Peng Cui is an Associate Professor with tenure in Tsinghua University. He got his PhD degree from Tsinghua University in 2010. His research interests include network representation learning, causally-regularized machine learning, and social-sensed multimedia computing. He has published more than 100 papers in prestigious conferences and journals in data mining and multimedia. His recent research won the IEEE Multimedia Best Department Paper Award, SIGKDD 2016 Best Paper Finalist, ICDM 2015 Best Student Paper Award, SIGKDD 2014 Best Paper Finalist, IEEE ICME 2014 Best Paper Award, ACM MM12 Grand Challenge Multimodal Award, and MMM13 Best Paper Award. He is the Associate Editors of IEEE TKDE, IEEE TBD, ACM TIST, and ACM TOMM etc.
Speech Title: Towards Explainable and Stable Prediction
Abstract: Predicting unknown outcome values based on their observed features using a model estimated on a training data set is a common statistical problem. Many machine learning and data mining methods have been proposed and shown to be successful when the test data and training data come from the same distribution. However, the best-performing models for a given distribution of training data typically exploit subtle statistical relationships among features, making them potentially more prone to prediction error when applied to test data sets where, for example, the joint distribution of features differs from that in the training data.
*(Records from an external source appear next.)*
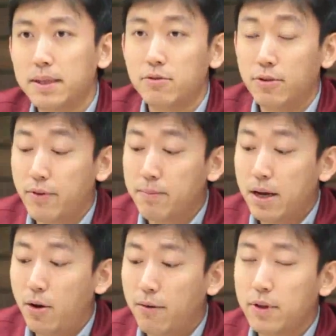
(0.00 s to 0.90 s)
driven by
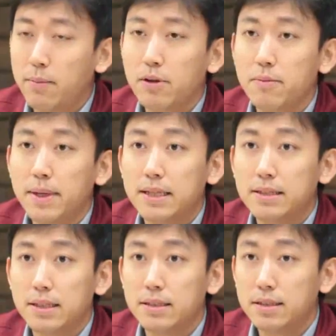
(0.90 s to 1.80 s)
OFW
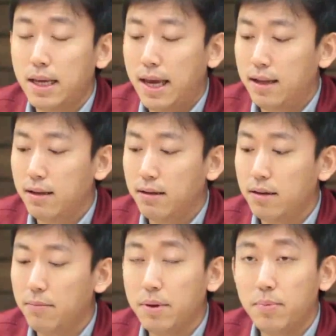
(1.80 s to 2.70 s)
remittances and
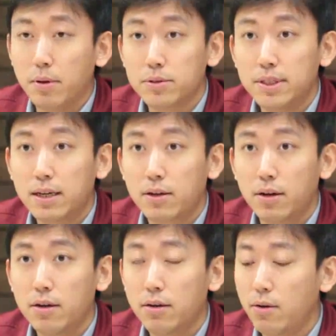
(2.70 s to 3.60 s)
the BPO
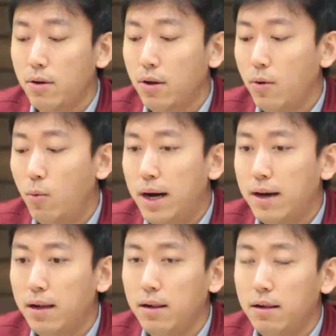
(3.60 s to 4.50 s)
sector.
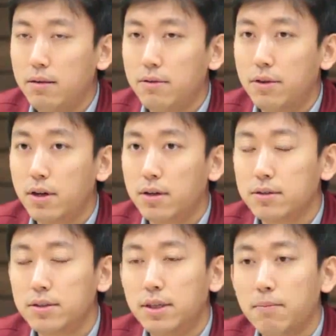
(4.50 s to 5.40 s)
While there are
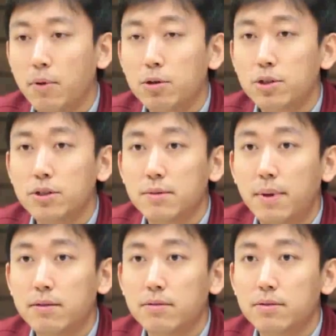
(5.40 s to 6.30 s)
some notions
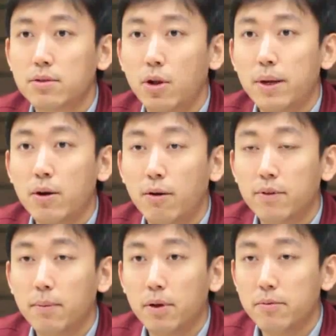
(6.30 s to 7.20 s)
about slowing
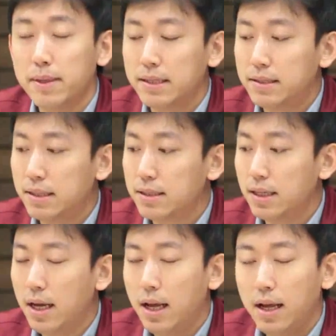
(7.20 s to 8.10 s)
OFW remittances,
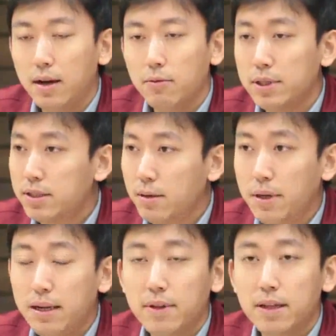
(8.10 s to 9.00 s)
we still
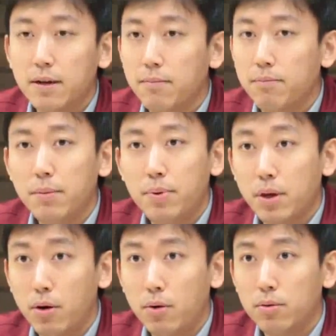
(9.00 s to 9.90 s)
believe that the
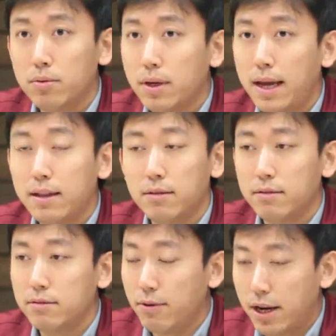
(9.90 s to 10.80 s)
BPO and
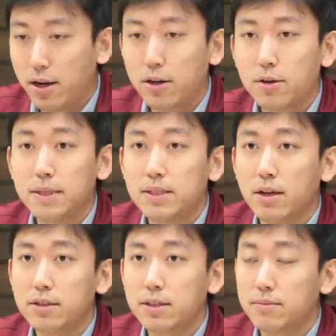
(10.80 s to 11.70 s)
regular domestic
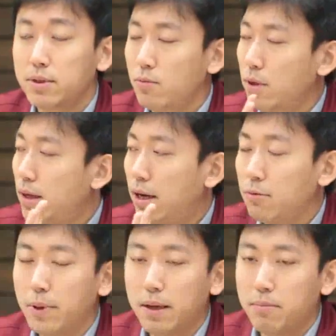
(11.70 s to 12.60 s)
consumption will
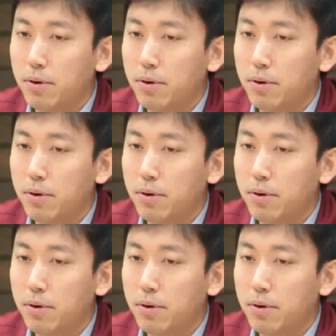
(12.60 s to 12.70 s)
outweigh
Therefore, it can be useful to develop predictive algorithms that are robust to shifts in the environment, particularly in application areas where models cannot be retrained as quickly as the environment changes. In this talk, I will describe a view of this problem from correlation versus causality perspective, and describe a number of our recent efforts in this direction.
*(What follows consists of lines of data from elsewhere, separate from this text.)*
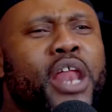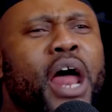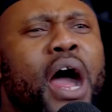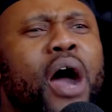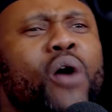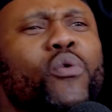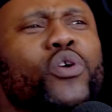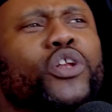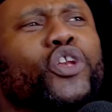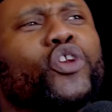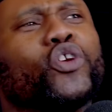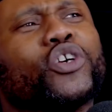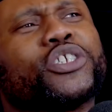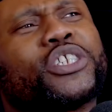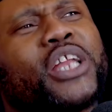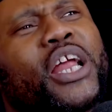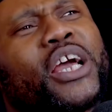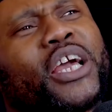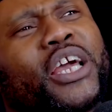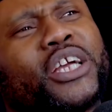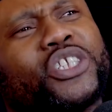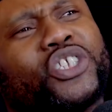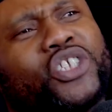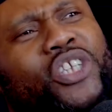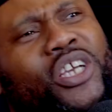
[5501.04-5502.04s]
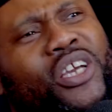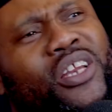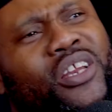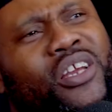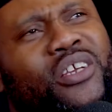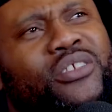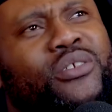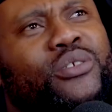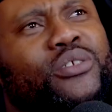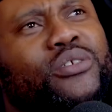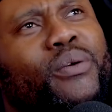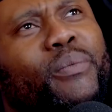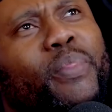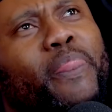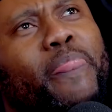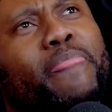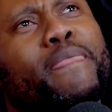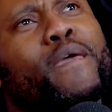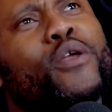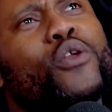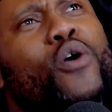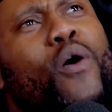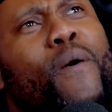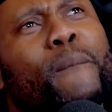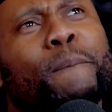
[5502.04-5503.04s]
Now it looks like a genius.
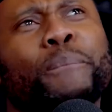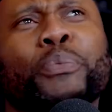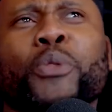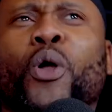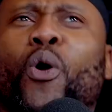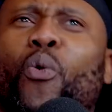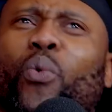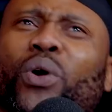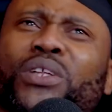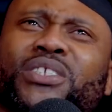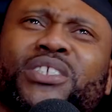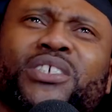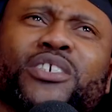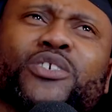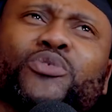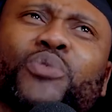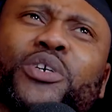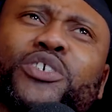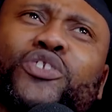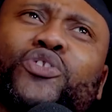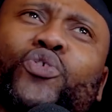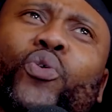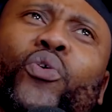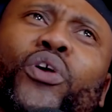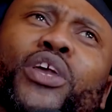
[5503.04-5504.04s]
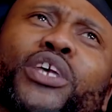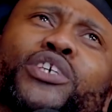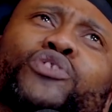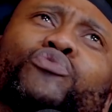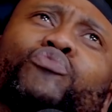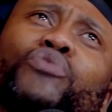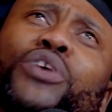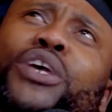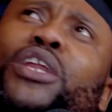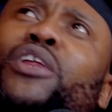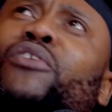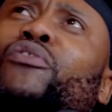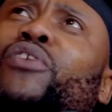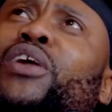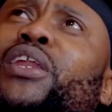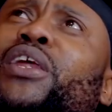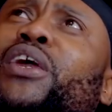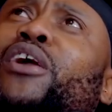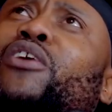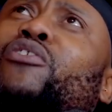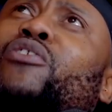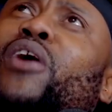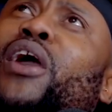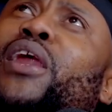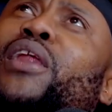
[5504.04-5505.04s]
You know, what Sizwe's doing is really,
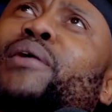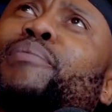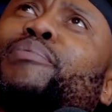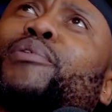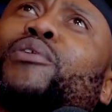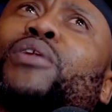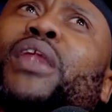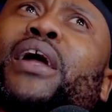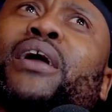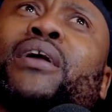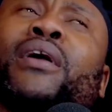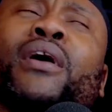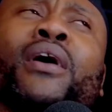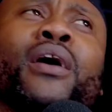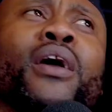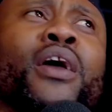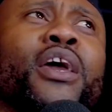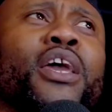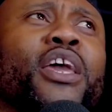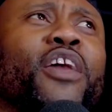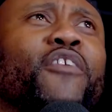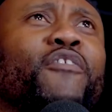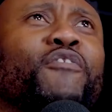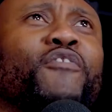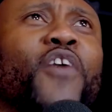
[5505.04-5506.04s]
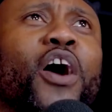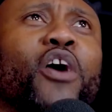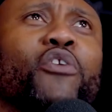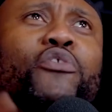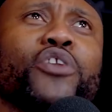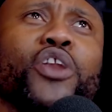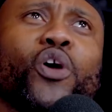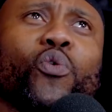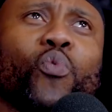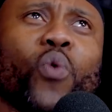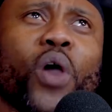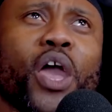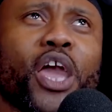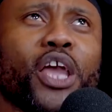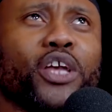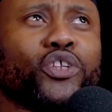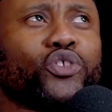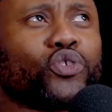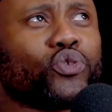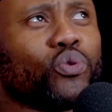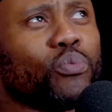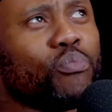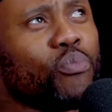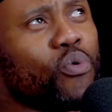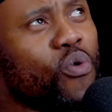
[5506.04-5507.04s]
really incredible. Like, he found a way
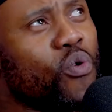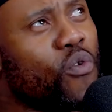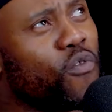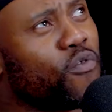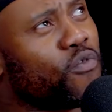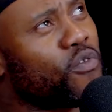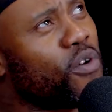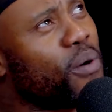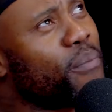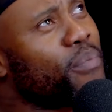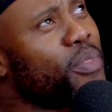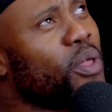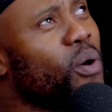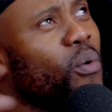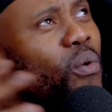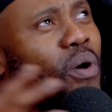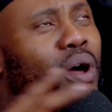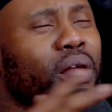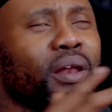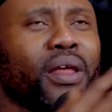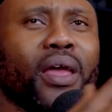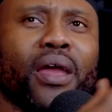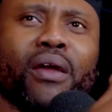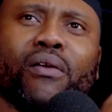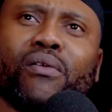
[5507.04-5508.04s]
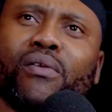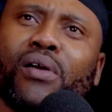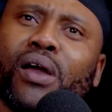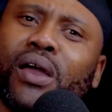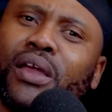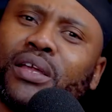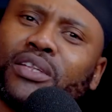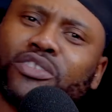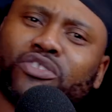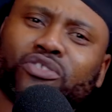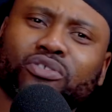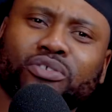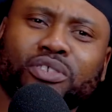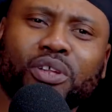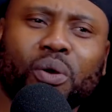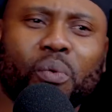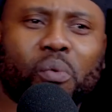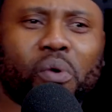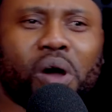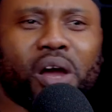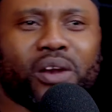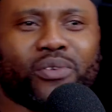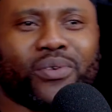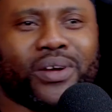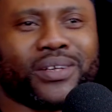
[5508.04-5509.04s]
to move from the one era into the
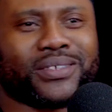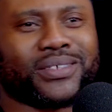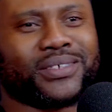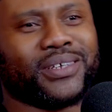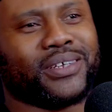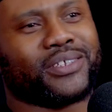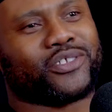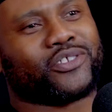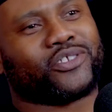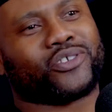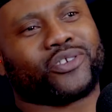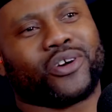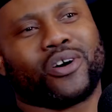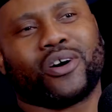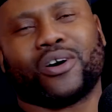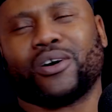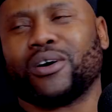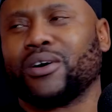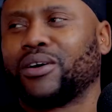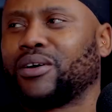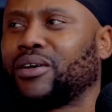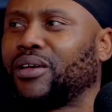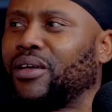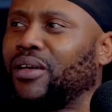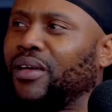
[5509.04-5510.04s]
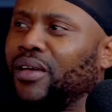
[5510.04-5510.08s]
what. I said, dog,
Dr. Wenyu Zhang is a full professor and dean at the School of Information, Zhejiang University of Finance & Economics, China. He received Bachelor degree in Zhejiang University, China in 1989 and Ph.D. in Nanyang Technological University, Singapore in 2002. He worked as a research fellow (2003 to 2004) in Singapore – Massachusetts Institute of Technology Alliance. His current research interests include business analytics, big data management, data mining, etc. He has published over 100 papers in international journals and conference proceedings. He has been principle investigator of three national projects supported by National Natural Scientific Foundation of China.
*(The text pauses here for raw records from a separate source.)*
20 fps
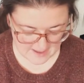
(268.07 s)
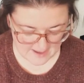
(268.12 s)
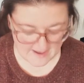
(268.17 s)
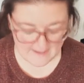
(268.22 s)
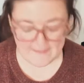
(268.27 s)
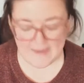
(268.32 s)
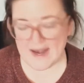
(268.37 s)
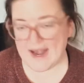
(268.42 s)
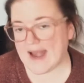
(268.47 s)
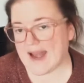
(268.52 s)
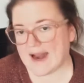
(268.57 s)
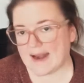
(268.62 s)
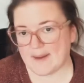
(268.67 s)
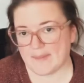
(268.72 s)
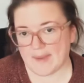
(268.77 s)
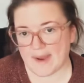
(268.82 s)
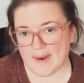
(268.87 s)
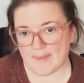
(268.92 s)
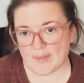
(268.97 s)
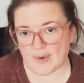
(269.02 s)
a banana
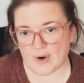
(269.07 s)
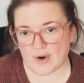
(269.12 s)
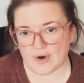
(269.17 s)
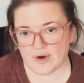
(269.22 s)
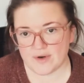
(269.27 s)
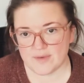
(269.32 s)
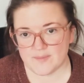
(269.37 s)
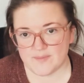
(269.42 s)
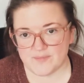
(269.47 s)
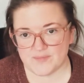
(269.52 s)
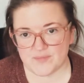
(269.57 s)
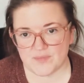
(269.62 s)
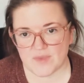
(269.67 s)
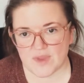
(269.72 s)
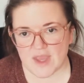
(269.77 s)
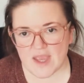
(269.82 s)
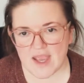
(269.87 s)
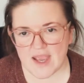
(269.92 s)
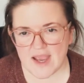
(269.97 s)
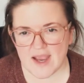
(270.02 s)
pepper,
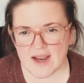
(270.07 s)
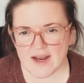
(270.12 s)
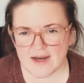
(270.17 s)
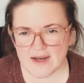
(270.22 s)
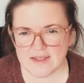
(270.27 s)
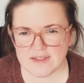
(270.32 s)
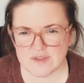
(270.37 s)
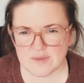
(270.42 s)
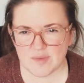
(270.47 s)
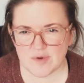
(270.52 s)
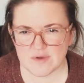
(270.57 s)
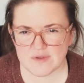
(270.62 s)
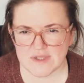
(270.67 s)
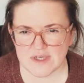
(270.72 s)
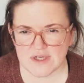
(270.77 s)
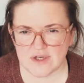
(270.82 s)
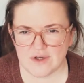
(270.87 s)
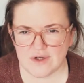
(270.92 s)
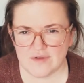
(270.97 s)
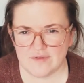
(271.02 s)
and I suppose I
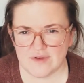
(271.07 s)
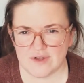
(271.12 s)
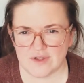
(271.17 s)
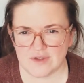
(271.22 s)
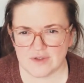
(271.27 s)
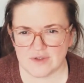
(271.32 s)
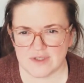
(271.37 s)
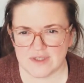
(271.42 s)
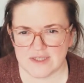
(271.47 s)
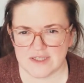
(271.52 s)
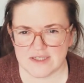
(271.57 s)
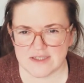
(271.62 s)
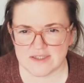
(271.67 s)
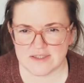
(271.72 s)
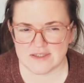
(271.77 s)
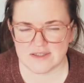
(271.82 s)
could have included this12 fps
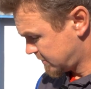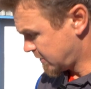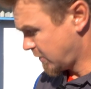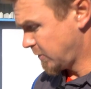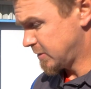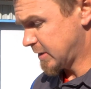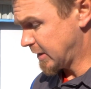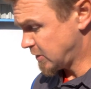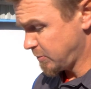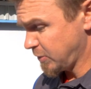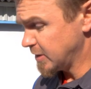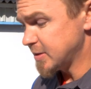So it's
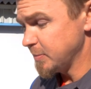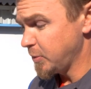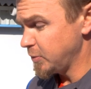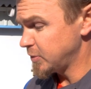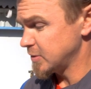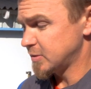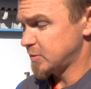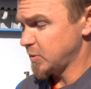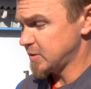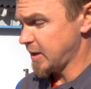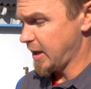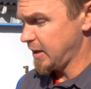actually pretty simple. Just
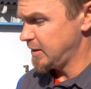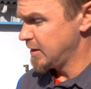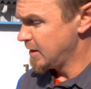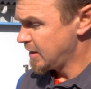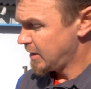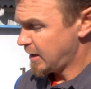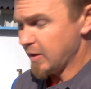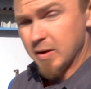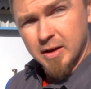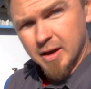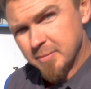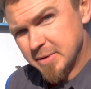twist the head, and then
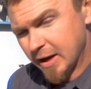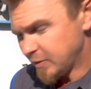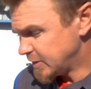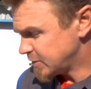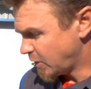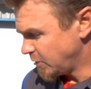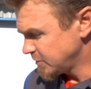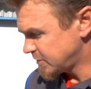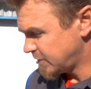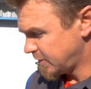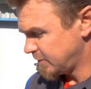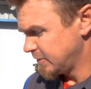it comes out these
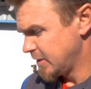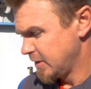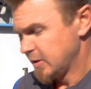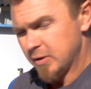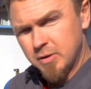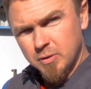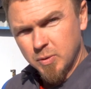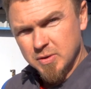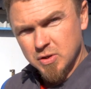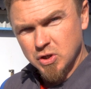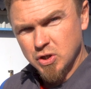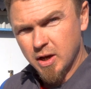holes, and then
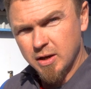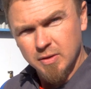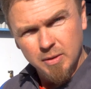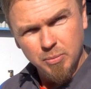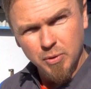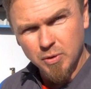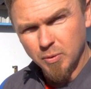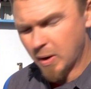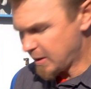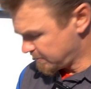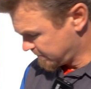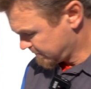twist it shut, and then put it away.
Speech title: Key technologies of stock forecasting models based on big data and crowd intelligence
Abstract: Along with the economic development, an increasing number of factors and high-order data have considerably influenced the fluctuations in stock market. Many existing studies have considered the spatio-temporal correlation of stock index but ignored the comprehensive influence of crowd intelligence on stock index with changes in time and space. Therefore, to improve the forecasting accuracy of the multi-factor and high-order time series stock forecasting models, some key technologies based on big data and crowd intelligence are explored, by combining knowledge graph, crowd sensing, semantic search, personalized recommendation, game theory, fuzzy time series, credit scoring, deep learning, etc. The experimental results demonstrate that the proposed model shows outstanding forecasting accuracy compared with the benchmark methods on the Shanghai Stock Exchange Composite Index and Taiwan Stock Exchange Capitalization Weighted Stock Index.